Helen Mirren stars with Harrison Ford in the newest Yellowstone spinoff, 1923 Yellowstone. I haven’t caught Yellowstone fever yet but I want to see Harrison and Helen together again so I intend to check it out. They were electric in The Mosquito Coast. Helen’s been giving interviews to magazines like AARP and People to promote 1923 Yellowstone and they’re asking her about her amazing career and famous boyfriends. I knew she’d worked with Peter O’Toole but I didn’t know she dated him. If I had a time machine, I’d make a play for Peter O’Toole. I’d regret it, but I have a bagful of men I regret already, why not land a lion? Anyway, Helen didn’t dish too much about Peter, she spoke more about Liam Neeson with whom she lived for four years and still adores, even if they weren’t meant to be. And, of course, her husband of 25 years, Taylor Hackford. When People asked her how Taylor makes her feel beautiful, Helen said he doesn’t, because it’s not necessary.
On Liam Neeson: We were not meant to be together in that way, but we loved each other very, very much. I love him deeply to this day. He’s such an amazing guy. We didn’t date, we lived together for four years — we were a serious item for a while. Lucky me!
On how Taylor Hackford makes her feel beautiful: Oh, he doesn’t! I don’t think he ever makes me feel beautiful. It’s not necessary. That’s not what I love him for, honestly.
On the pandemic: I’ve worked every year since I was 20. COVID was the first time in the whole of my life I’ve not worked for six months.
[So many people] were suffering through that terrible, terrible time, but what was valuable for me was that I got to spend time with my husband and sit across the table from him every night for six months — which I’ve never done before — and not worry about or even think about work.
I went back and forth with Helen’s comments about Taylor not making her feel beautiful. I love that she said them, but I was trying to think if I would give the same answer. Ultimately, I would. My husband tells me I’m beautiful often. And I feel beautiful around him. But Helen’s right, that’s a me thing. I’m responsible for that, not him. Like Helen, we appreciate our husbands sharing their thoughts with us, but we own how we project ourselves.

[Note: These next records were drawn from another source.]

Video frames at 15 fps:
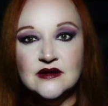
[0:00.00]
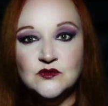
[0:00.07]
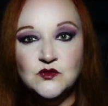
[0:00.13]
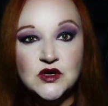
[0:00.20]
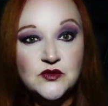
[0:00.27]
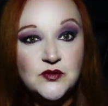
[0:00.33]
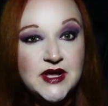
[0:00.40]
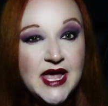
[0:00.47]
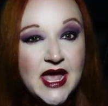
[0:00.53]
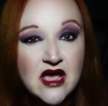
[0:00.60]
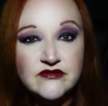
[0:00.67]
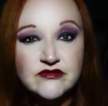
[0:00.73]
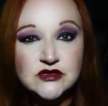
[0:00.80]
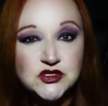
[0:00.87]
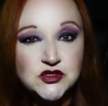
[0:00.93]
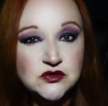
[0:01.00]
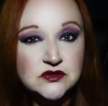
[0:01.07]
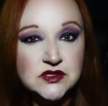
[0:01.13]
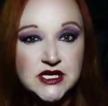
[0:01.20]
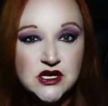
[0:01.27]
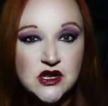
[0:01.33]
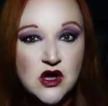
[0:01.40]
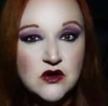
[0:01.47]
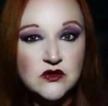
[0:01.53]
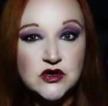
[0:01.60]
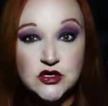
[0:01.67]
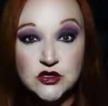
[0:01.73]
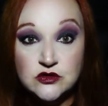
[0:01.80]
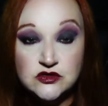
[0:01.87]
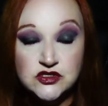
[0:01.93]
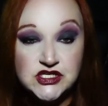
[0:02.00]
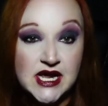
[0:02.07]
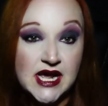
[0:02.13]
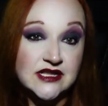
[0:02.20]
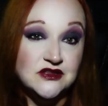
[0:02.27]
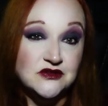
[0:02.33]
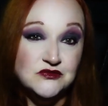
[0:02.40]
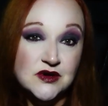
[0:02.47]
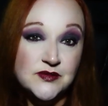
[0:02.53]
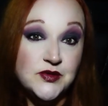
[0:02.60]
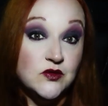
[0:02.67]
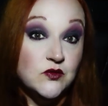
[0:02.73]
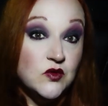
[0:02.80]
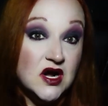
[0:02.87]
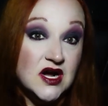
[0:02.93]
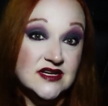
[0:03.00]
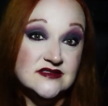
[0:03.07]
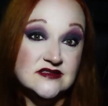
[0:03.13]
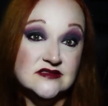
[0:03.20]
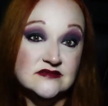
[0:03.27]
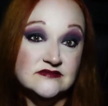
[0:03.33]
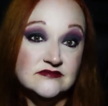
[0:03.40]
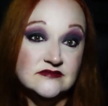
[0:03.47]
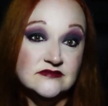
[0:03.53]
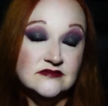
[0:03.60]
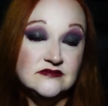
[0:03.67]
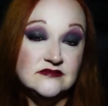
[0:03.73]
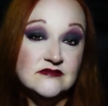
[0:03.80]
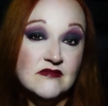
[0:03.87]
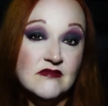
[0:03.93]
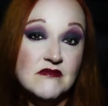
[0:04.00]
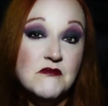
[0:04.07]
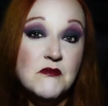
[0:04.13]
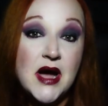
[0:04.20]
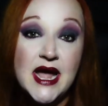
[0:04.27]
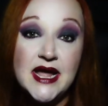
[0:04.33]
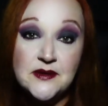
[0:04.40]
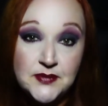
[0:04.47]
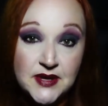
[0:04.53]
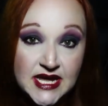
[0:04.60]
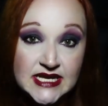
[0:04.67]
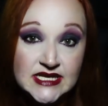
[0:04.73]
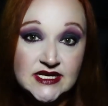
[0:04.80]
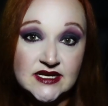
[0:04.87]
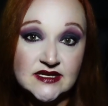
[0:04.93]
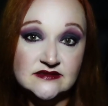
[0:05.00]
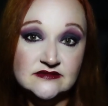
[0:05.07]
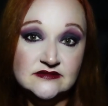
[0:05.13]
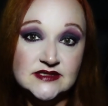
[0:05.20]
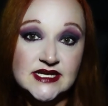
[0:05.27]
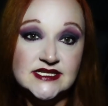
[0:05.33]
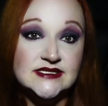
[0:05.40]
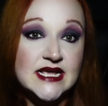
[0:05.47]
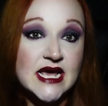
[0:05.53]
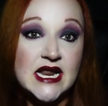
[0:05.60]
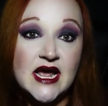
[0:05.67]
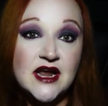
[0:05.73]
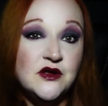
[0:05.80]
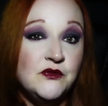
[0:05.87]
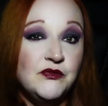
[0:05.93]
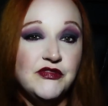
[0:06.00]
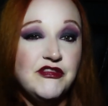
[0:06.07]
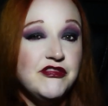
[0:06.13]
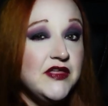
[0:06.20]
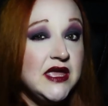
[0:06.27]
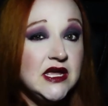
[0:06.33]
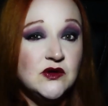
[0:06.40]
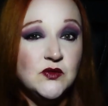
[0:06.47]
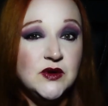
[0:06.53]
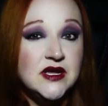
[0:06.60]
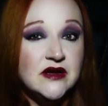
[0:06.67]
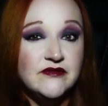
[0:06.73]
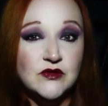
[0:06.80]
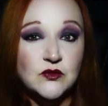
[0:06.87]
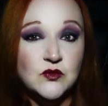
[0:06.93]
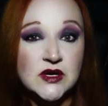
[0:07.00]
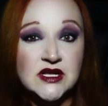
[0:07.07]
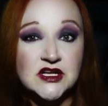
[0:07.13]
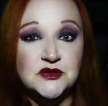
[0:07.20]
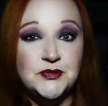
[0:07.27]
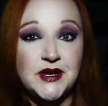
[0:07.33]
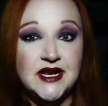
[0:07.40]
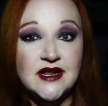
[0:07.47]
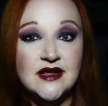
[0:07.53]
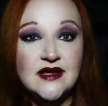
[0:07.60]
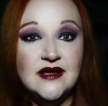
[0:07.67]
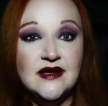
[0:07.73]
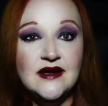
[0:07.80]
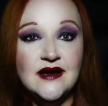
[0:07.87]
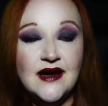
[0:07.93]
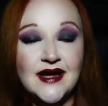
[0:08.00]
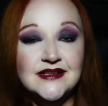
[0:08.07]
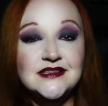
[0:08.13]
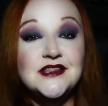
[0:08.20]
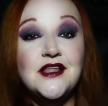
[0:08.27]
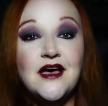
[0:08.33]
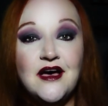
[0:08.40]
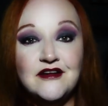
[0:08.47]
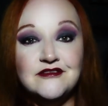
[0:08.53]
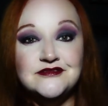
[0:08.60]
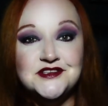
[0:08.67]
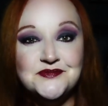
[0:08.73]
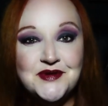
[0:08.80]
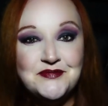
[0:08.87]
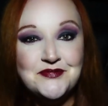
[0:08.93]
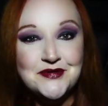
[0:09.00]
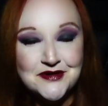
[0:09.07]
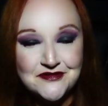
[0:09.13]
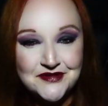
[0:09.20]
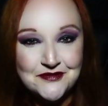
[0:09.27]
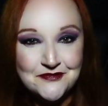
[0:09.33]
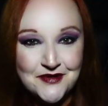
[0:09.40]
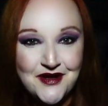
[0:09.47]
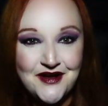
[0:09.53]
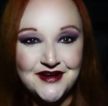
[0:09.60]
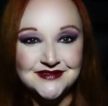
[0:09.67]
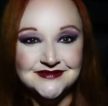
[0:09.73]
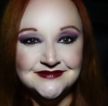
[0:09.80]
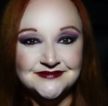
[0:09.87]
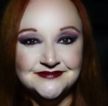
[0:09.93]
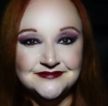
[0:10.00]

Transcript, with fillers: Will we ever truly know who Jack the Ripper was? My opinion is that I don't think we ever will, but I'd love to be proven wrong.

More specific to Helen – she is correct that it’s not necessary. She’s Helen Mirren, who the hell doesn’t know she’s beautiful?

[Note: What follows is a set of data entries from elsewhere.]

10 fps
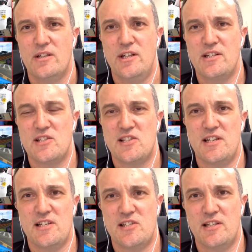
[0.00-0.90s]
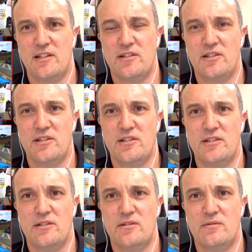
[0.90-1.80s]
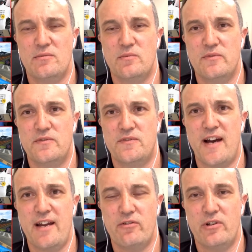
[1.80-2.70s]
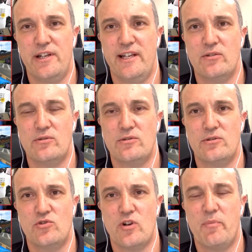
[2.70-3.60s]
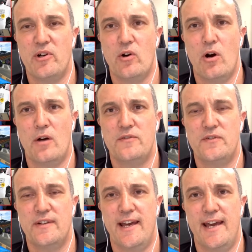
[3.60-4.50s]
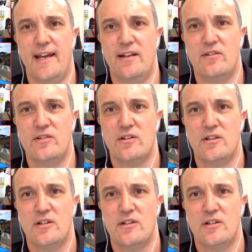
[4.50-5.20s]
You can see a cylinder favouring or dropping off, and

I understand what Helen said about the pandemic. I know it’s hard to put a positive spin on that period but it’s like the families who had babies during the pandemic and were able to stay home with them in a way they wouldn’t have otherwise. Silver lining and all that. Since Helen is probably facing the idea of slowing down in her career, being able to preview it must have been good for her.